Carta a la Corte Suprema de Justicia

Carta a la Corte Suprema de Justicia

“La Corte Suprema de Justicia no se deja intimidar ni tampoco se envalentona.” Mauro Solarte Portilla, presidente de la Sala Penal. Respetados señores magistrados: Lo que ustedes tienen en sus manos no es cualquier asunto, sino uno de los compromisos más trascendentales: investigar, en efecto, a aquellos congresistas vinculados a los paramilitares; es decir, a posibles aliados con estos en jornadas como la última elección parlamentaria, cuando no involucrados en sus propósitos siniestros, lo que sería mucho más grave.

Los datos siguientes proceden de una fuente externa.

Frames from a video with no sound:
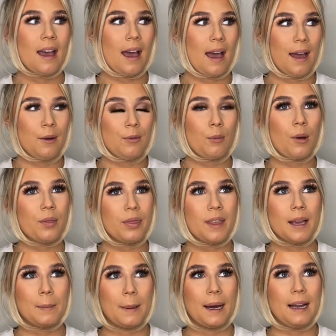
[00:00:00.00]
And one thing
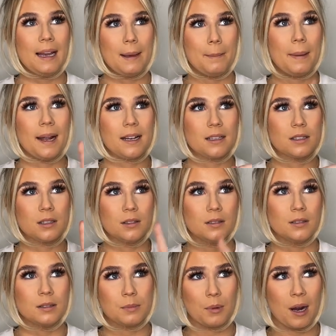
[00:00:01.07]
about lip
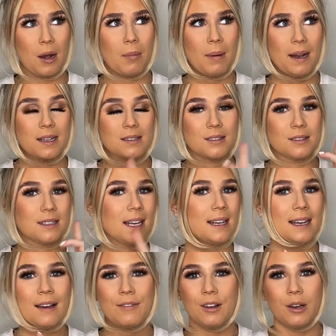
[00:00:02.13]
pencils, brow pencils, they
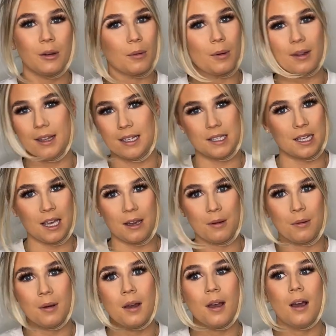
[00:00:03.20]
never look what they do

26 de noviembre 2006 , 12:00 a. m.

Una cosa es vivir en el entorno de aquellas regiones donde más se han extendido y prosperado los ‘paras’, y los contactos inevitables que, incluso los políticos, han tenido con sus voceros. Y otra muy distinta es el encubrimiento o la estrecha vinculación con sus actos criminales. La primera es cruda realidad circundante; la segunda, la complicidad o, peor, la coautoría de hechos y acciones delictuales.

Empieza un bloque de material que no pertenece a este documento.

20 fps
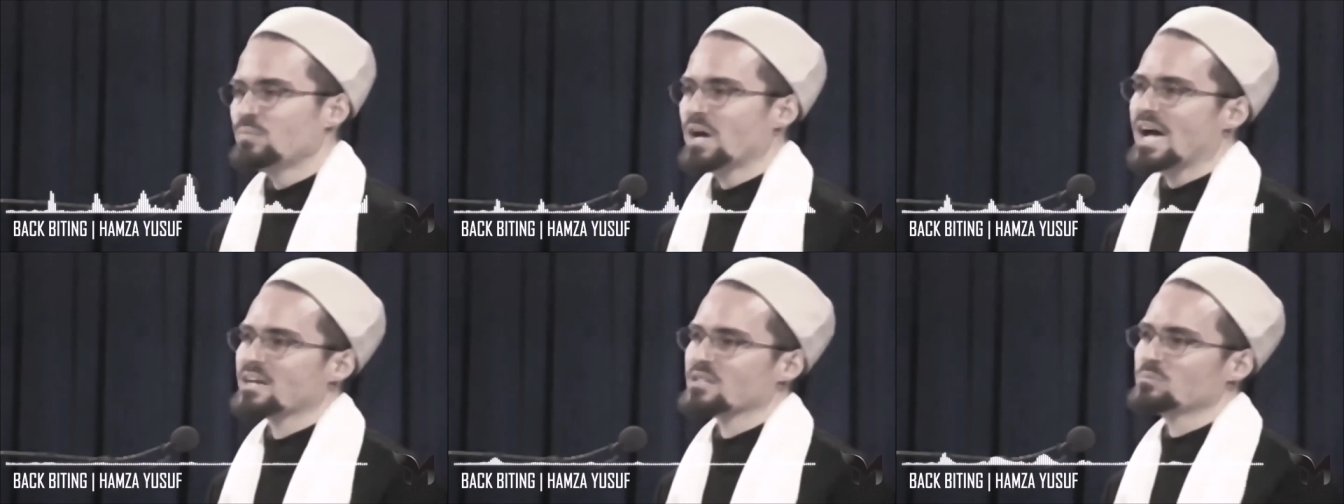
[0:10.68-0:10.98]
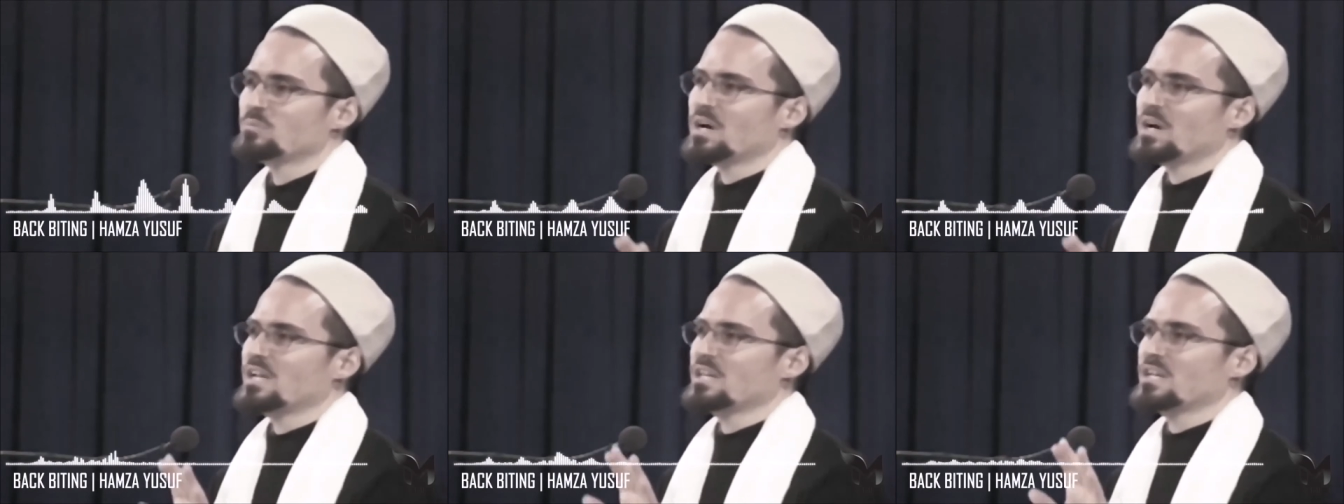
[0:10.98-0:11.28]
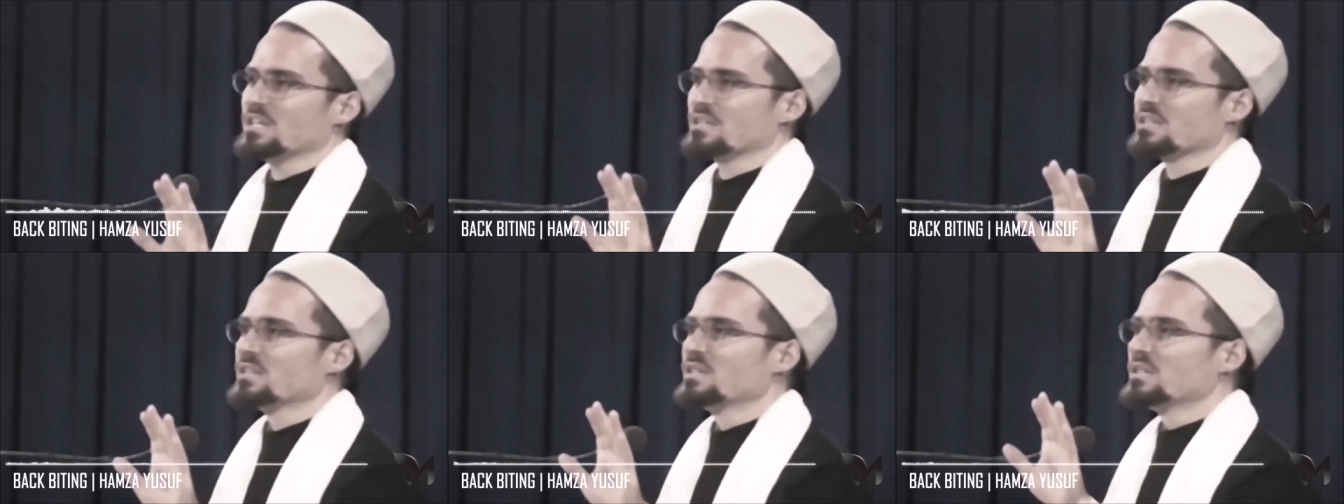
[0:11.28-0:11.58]

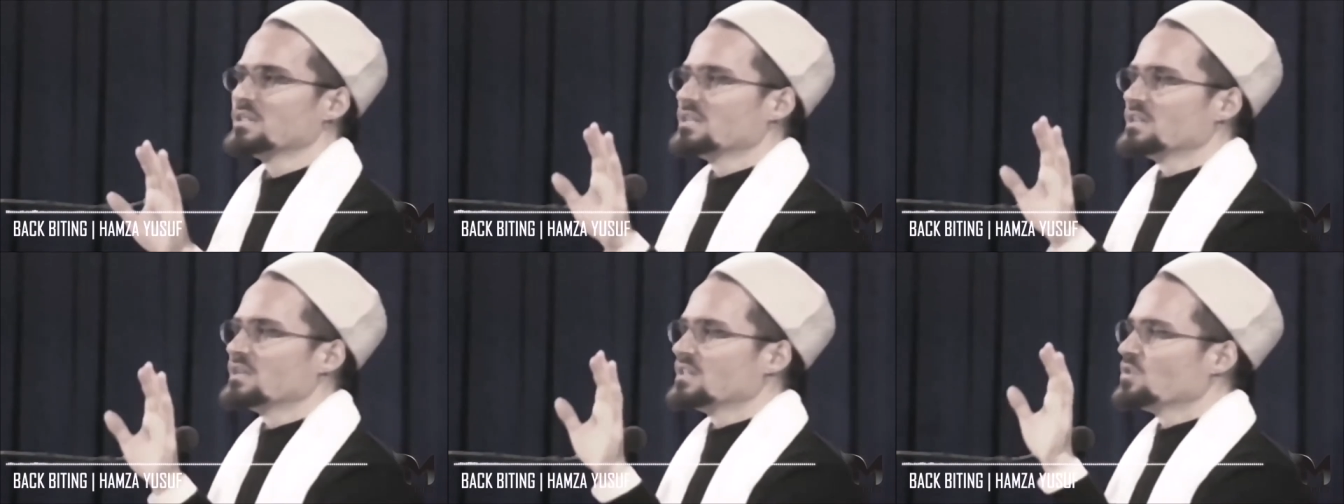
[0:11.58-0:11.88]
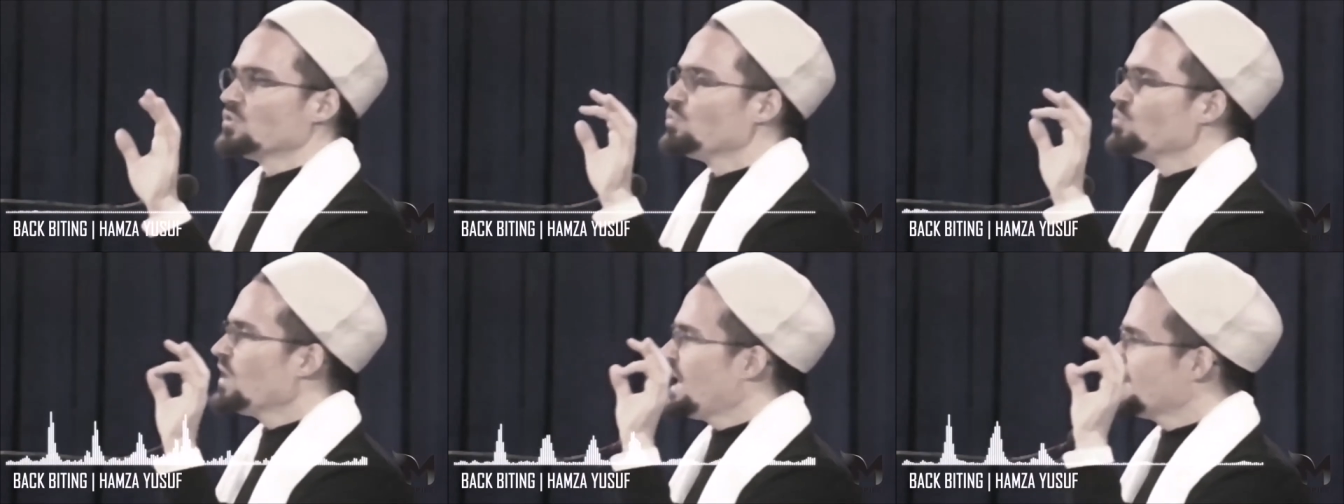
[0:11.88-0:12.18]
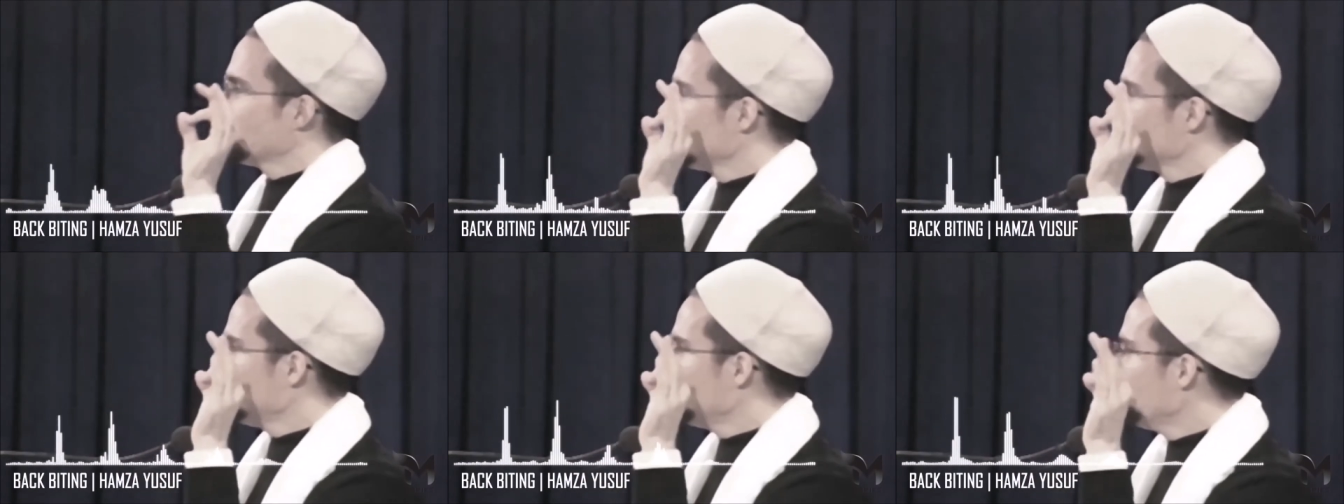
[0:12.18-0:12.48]
backbiting.
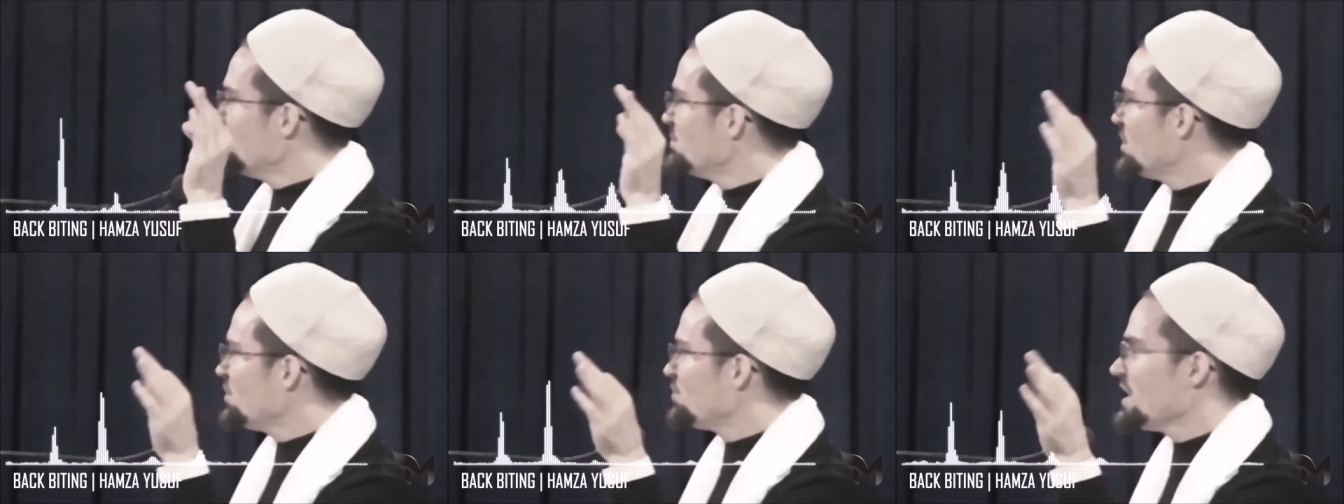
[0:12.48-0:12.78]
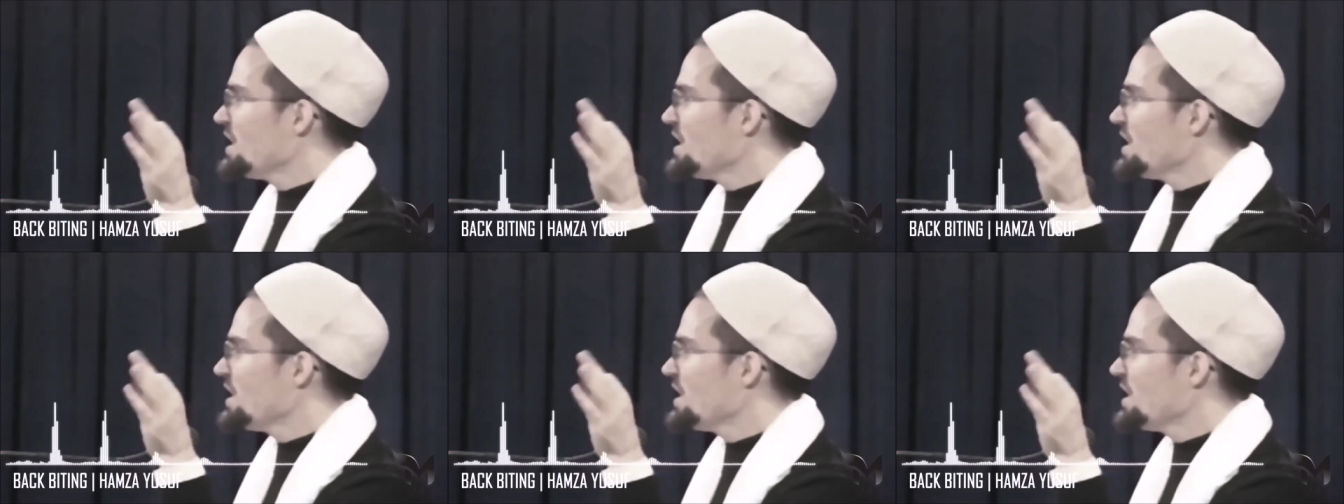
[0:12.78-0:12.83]
As an ummah,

Son ustedes, en su condición de juristas, los mejor llamados a esclarecer tales situaciones generadoras de zozobra y confusión que, por inaceptables presiones mediáticas, podrían conducir a que se incurra en excesos. Que es precisamente lo que no se espera de lo que al fin y al cabo representa la Corte Suprema de Justicia.

Al contrario. Aunque haya sectores que pidan y les guste la sangre –porque ello suscita aplausos en las galerías y constituye actitud muy taquillera–, si algo sufrió el país cuando el sonado Proceso Ocho Mil fueron todas las arbitrariedades e injusticias cometidas por la Fiscalía de entonces contra los sindicados, que no propiamente tuvieron la garantía del debido proceso, sino al revés. Lo de entonces eran descaradas filtraciones a periodistas y medios, manejos vengativos y repugnantes discriminaciones contra muchos de los procesados. Si no, ¿por qué a Manuel Francisco Becerra lo exonera ahora un tribunal internacional de alta investidura y respetabilidad? ¿Cuántos casos parecidos se vendrán y quiénes pagarán sus demandas contra la Nación? Ustedes son los únicos investigadores profesionales y en modo alguno deben dejarse suplir por los jueces con micrófono, porque los presuntos acusados se exponen a un escarnio solo justo cuando haya una condena formal. Además, sus compatriotas sabemos que ninguno de los magistrados hoy en función de ejercer pronta y cumplida justicia aspira luego a lanzarse a cargo alguno de elección popular, incluyendo la Presidencia, como lamentablemente sí lo hicieron en el pasado, en otras instancias judiciales, quienes creyeron sentirse seres superiores y abanderados de la moral: algo muy diferente que imponer la equidad con rectitud e imparcialidad.

Aún más. El poder judicial en Colombia ha sido generalmente maltratado y socialmente discriminado, cuando los jueces en otras partes son, con sus fallos, un faro, la sapiencia suma y los verdaderos guías de una comunidad.

Así queremos verlos. Como los rectores superiores de nuestro ordenamiento institucional, dedicados a examinar lo que fuere y cuanto sea, para que haya plena transparencia. Sin protagonismos públicos ni políticos, sino con la reserva propia de quienes están llamados a hacer Justicia, no por su propia mano como tantos otros, sino tomando decisiones en derecho, a fin de que después no se diga que hubo factores subjetivos que incidieron en la pulcritud de las determinaciones.

Los parlamentarios presumiblemente vinculados a los paramilitares están en su mira, pero ustedes están en la mira de un país ciertamente asqueado de tanta corrupción y politiquería, que lo único que busca y quiere es la verdad sin rodeos, para lo cual resulta indispensable que los encargados de encontrarla estén exentos de todo tipo de presiones. Basta saber que lo que se disponen a ejercer ante los ojos de una opinión implacable y en no pocos casos morbosa es la aplicación de la ley, por dura que sea (dura lex, sed lex), y nada más, con el único fin de que dicha misión se entienda cabalmente ajustada a lo que exige un Estado normativo y no represivo.